そのフォンが離婚手続きを進める中で、おそらくそれまでも薄々感じていたであろう、エドワードから束縛されている不自由さを明確に自覚し、別れを決心するまでが描かれます。ただし、そうであるかははっきりしておらず、仮に別れを決心したのだとしてもフォンにその先が見えているかどうかはわからないという映画です。

全体としてはそうしたシリアス系の空気は持っているのですが、前半はフォンとエドワードの関係やその背景が描かれるだけで、率直に言ってラブコメ的つくりでつまらないです。

冒頭はフォンがカメを買うシーンから始まり、何か意味があるのだろうと思いながらもよくわかりませんでしたが、今から思えば、また穿った見方ではありますが、ペットショップの水槽は中国で、フォンの水槽は香港ということでしょうし、直接的にはカメの不自由さはフォンの不自由さでしょう。最後にそのカメがエドワードの母親によって川に捨てられて行方知れずになることも、自らの力によってはどうすることも出来ないフォン=香港の閉塞感の隠喩と取れなくもありません。

その見方で言えば、母親の言うがままに行動するエドワードは香港行政府であり、母親は中国政府にも見えてきます。まあ、そこまで意味を込めて映画をつくる制作者はいないとは思いますが、いずれにしても香港の息苦しさが感じられる映画ではあります。

香港と中国、偽装結婚

後半になりますと、偽装結婚の相手である福州の楊樹偉が登場し面白くなります。

10年前の偽装結婚は、家族との折り合いが悪く、家を出るためにお金の必要なフォンが、業者を通して香港のIDカードを欲しい福州の楊樹偉と契約したということです。その後、業者が倒産してそのままになっていたということになっています。

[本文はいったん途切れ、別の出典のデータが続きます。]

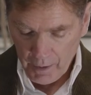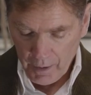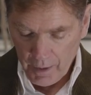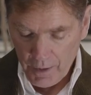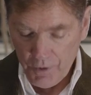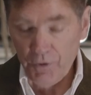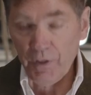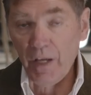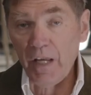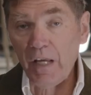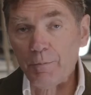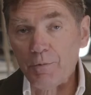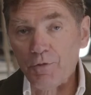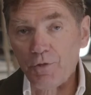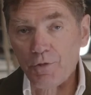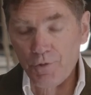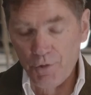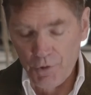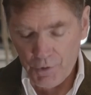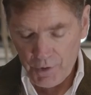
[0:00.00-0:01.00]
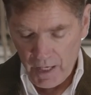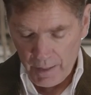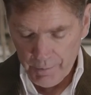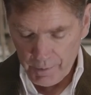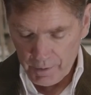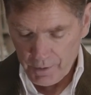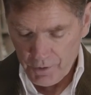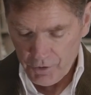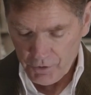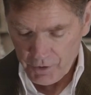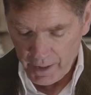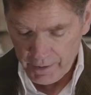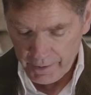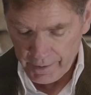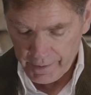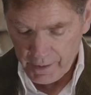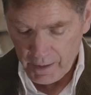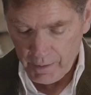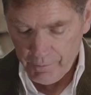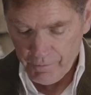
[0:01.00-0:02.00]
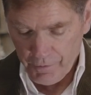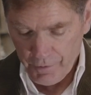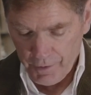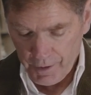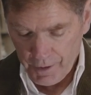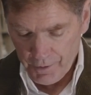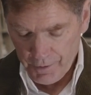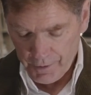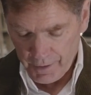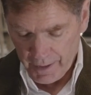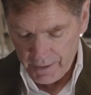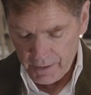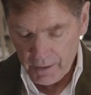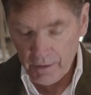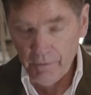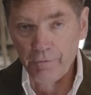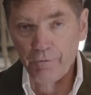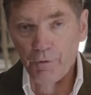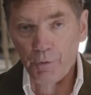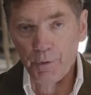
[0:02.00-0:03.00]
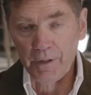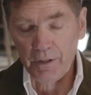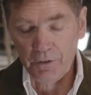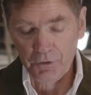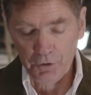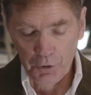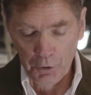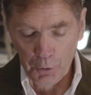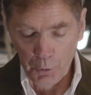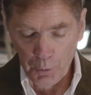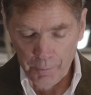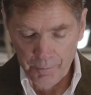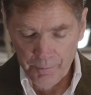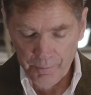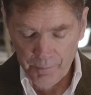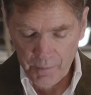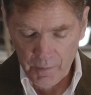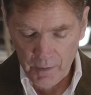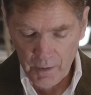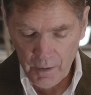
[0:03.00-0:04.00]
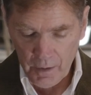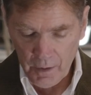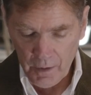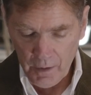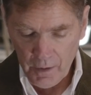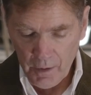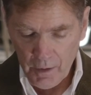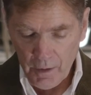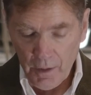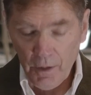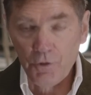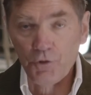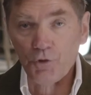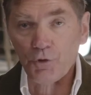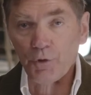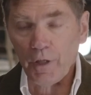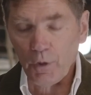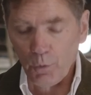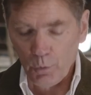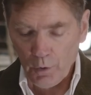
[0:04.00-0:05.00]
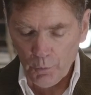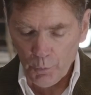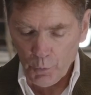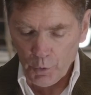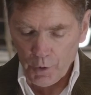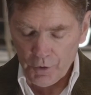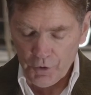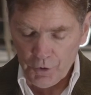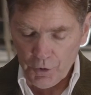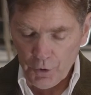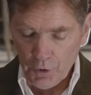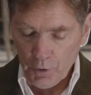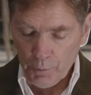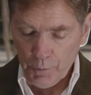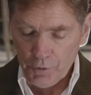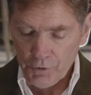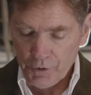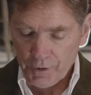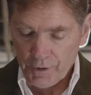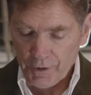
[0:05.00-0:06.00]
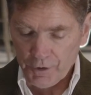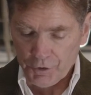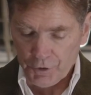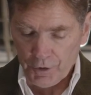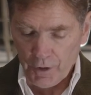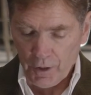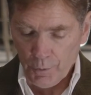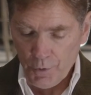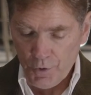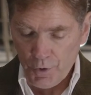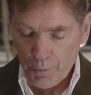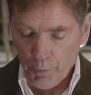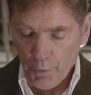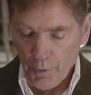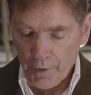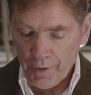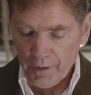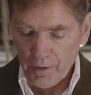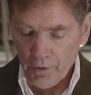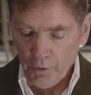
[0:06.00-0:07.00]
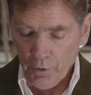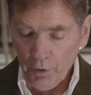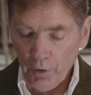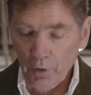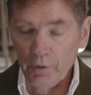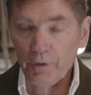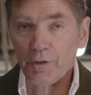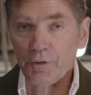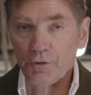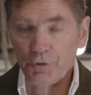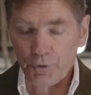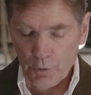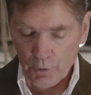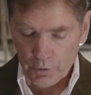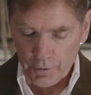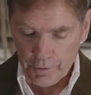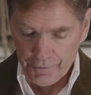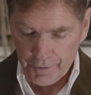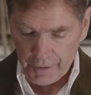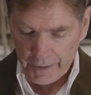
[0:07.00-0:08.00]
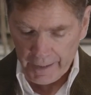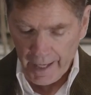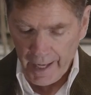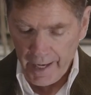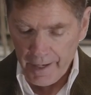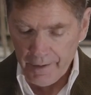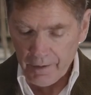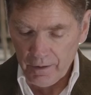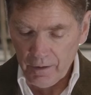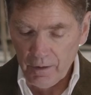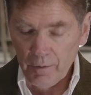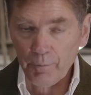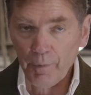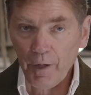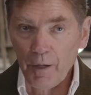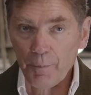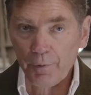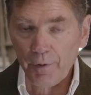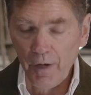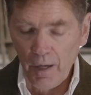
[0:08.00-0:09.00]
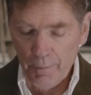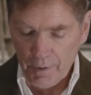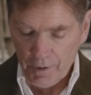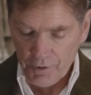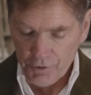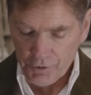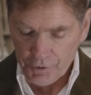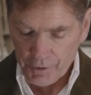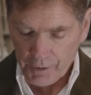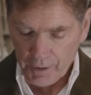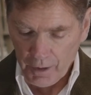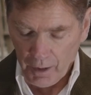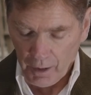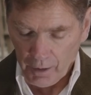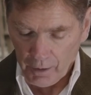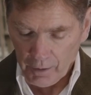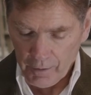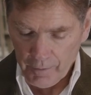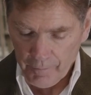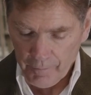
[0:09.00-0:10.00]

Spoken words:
His name is inscribed on the Stanley Cup for the year 1942. During World War II, Mr. Cottrell was appointed Oil Controller for Canada by Prime Minister King,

映画は前半のラブコメ展開に重きを置いたつくりになっており、この偽装結婚の経緯などはかなり省略されています。理由はわかりませんが、映画の質としてはそれがマイナスになっています。この偽装結婚の経緯や、なぜ10年もそのままになっていたのか、またどうやって楊樹偉と連絡をとったのかなどていねいに描けばずいぶんと違った映画になったように思います。

とにかく、楊樹偉は香港のIDカードを取りアメリカに渡りたいと考えています。具体的にこのIDカードがどういうものかはわかりませんが、香港での居住権や就労はもちろんのこと香港人と同等の権利が得られるのでしょう。

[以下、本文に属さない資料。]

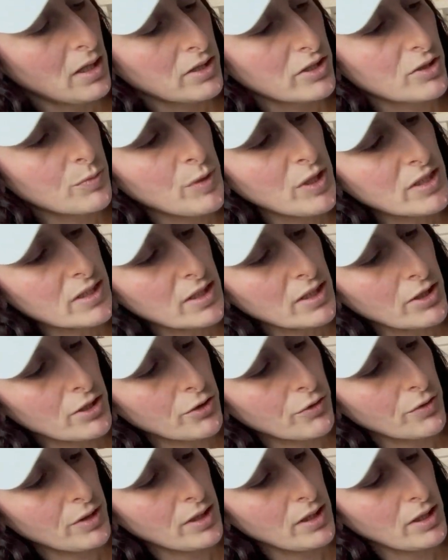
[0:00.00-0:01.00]
To me, it's like a
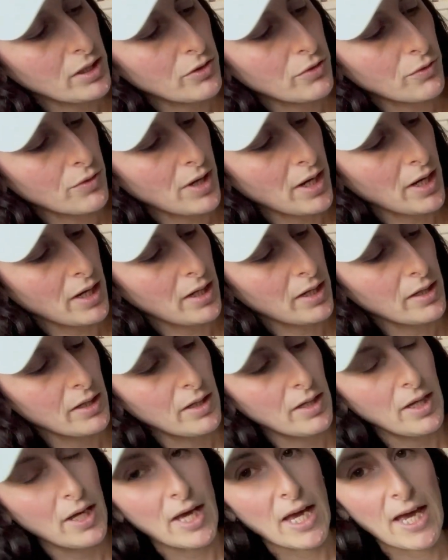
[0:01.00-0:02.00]
greeny gray.
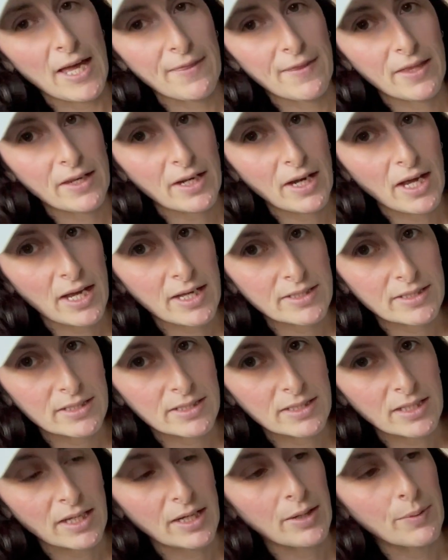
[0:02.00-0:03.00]
And then it has
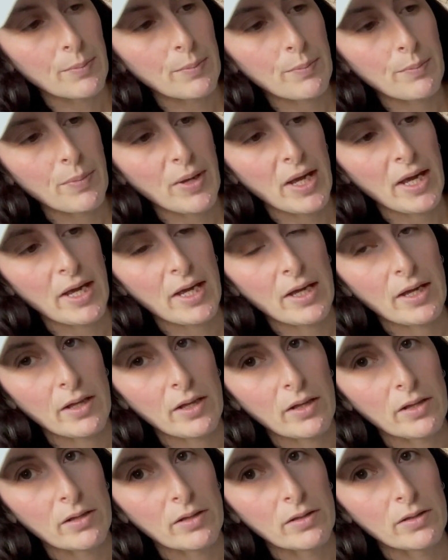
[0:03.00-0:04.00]
this like
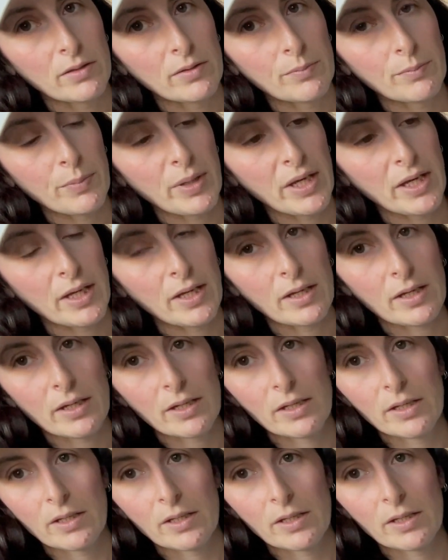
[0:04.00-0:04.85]
pale pink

この楊樹偉とフォンとのやり取りや離婚手続きの中で香港と大陸との違いや互いに相手を見下したいと思う気持ちなどが表現されていて面白いです。たとえば、お金のやり取りに対して楊樹偉が大陸ではすべて微博(ウェイボー)を使って電子決済だと言えば、フォンが微博は盗聴されているでしょと言ったり、フォンが50平米程度の家を探していることに対して、楊樹偉が100平米で豪邸なのか?!と香港の住宅事情を茶化したりします。

ただ、これは香港映画です。ファンが実際に福州へ行けばその街の風景は貧しそうにみえますし、楊樹偉の住まいも広くはあっても決して裕福な住まいではありません。それに、そもそも楊樹偉の服装もかなりダサく感じられるよう造形されています。これはかなり意図的でしょう。

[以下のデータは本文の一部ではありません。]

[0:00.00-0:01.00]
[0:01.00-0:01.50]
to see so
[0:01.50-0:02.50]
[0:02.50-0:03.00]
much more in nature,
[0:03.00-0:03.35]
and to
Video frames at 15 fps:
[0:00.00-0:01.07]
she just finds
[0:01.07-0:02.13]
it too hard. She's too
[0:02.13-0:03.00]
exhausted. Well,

というせめてもの中国へのしっぺ返しみたいな描写があり、結局、楊樹偉は一緒に暮らしている女性が妊娠したことから香港行きをあきらめて結婚することにし、フォンとの離婚を成立させることにします。

という2018年に撮られ、2019年の民主化運動真っ最中の時に上映された映画です。それからすでに5年、2023年の香港と大陸との関係はどうなっているのでしょう。

ということで、この「私のプリンス・エドワード」は2023年現在の香港を伝える映画ではないとは思います。